**About this exercise:**
Nothing may be left out or changed. Print every entry.

**Data under study:**
# # # # #

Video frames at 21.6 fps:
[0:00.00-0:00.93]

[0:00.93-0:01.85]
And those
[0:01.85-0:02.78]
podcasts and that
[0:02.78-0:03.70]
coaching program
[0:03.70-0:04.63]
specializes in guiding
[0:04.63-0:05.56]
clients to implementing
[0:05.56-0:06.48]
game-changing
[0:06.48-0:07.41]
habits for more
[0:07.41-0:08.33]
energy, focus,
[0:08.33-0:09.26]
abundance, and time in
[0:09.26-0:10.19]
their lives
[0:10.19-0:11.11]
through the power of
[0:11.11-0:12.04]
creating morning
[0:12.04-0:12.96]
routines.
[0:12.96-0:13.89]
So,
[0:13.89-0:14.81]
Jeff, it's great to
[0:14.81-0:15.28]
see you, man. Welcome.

# # # # #

**Result of the task:**
Video frames at 21.6 fps:
[0:00.00-0:00.93]

[0:00.93-0:01.85]
And those
[0:01.85-0:02.78]
podcasts and that
[0:02.78-0:03.70]
coaching program
[0:03.70-0:04.63]
specializes in guiding
[0:04.63-0:05.56]
clients to implementing
[0:05.56-0:06.48]
game-changing
[0:06.48-0:07.41]
habits for more
[0:07.41-0:08.33]
energy, focus,
[0:08.33-0:09.26]
abundance, and time in
[0:09.26-0:10.19]
their lives
[0:10.19-0:11.11]
through the power of
[0:11.11-0:12.04]
creating morning
[0:12.04-0:12.96]
routines.
[0:12.96-0:13.89]
So,
[0:13.89-0:14.81]
Jeff, it's great to
[0:14.81-0:15.28]
see you, man. Welcome.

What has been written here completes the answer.